Residents Fight Sale Of Historic Post Offices05:08
Download

Play
Berkeley, Calif., residents protest outside Berkeley Main Post Office in July 2012. (Daniel Parks/Flickr)
Berkeley, Calif., residents protest outside Berkeley Main Post Office in July 2012. (Daniel Parks/Flickr)

The United States Postal Service (USPS) is in trouble. Saturday mail delivery is set to end in early August, but for some communities, the government agency's troubles are more visible.

The USPS has been putting some historically and architecturally significant post offices up for sale.

Many are depression-era buildings decorated with murals from the Works Progress Administration (WPA), one of the most famous programs that was part of President Franklin D. Roosevelt's New Deal plans to put Americans to work.

The mural inside the Berkeley Main Post Office (click to enlarge). (Wayne Hsieh/Flickr)
The mural inside the Berkeley Main Post Office (click to enlarge). (Wayne Hsieh/Flickr)

Steve Hutkins, a literature professor who teaches "place studies" at the Gallatin School of New York University, has created the website "Save the Post Office," which shows photos of the buildings for sale and a map of their locations.

One of the post offices to be put up for sale is the Berkeley Main Post Office at 2000 Allston Way in Berkeley, Calif.

Plans to sell the building have been in the works for some time. In June of last year, residents received a letter announcing the sale. A public comment period on the sale closes Wednesday, Mar. 13.

Last week, the Berkeley City Council passed a resolution asking the USPS to put the sale plans on hold for at least a year.

In 2011 the USPS awarded the real estate company CBRE - of which Richard Blum, the husband of Sen.
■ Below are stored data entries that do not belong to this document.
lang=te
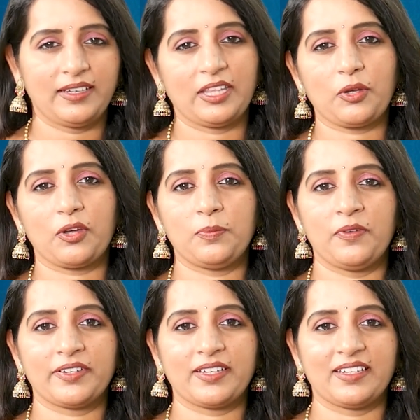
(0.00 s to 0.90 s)
ఎంతో
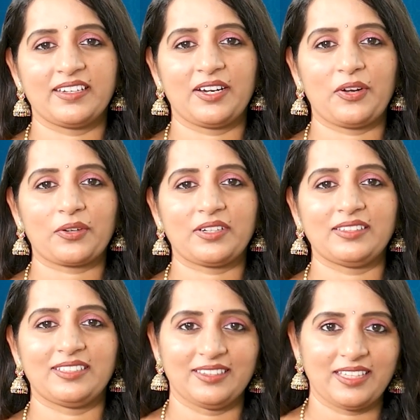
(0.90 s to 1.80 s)
అనుభవం కలిగిన
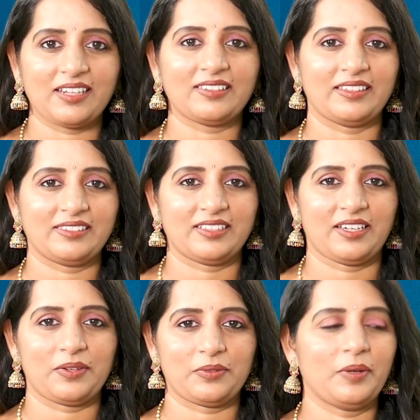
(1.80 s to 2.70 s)
డాక్టర్ జంధ్యాల
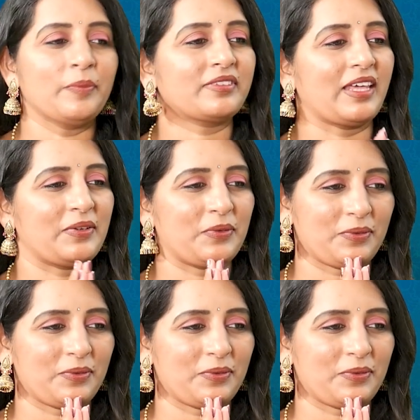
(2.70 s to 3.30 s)
శాస్త్రి గారు నమస్కారం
Dianne Feinstein is the chairman of the board - exclusive management of it's "strategic corporate real estate solutions nationally."

David Welsh, a retired letter carrier in Berkeley, has been organizing some of the protests against selling the post office in Berkeley.

He told Here & Now's Robin Young, that he's outraged that "our public patrimony would be used for private profit."

Guest:

  • David Welsh, retired letter carrier in Berkeley, Calif.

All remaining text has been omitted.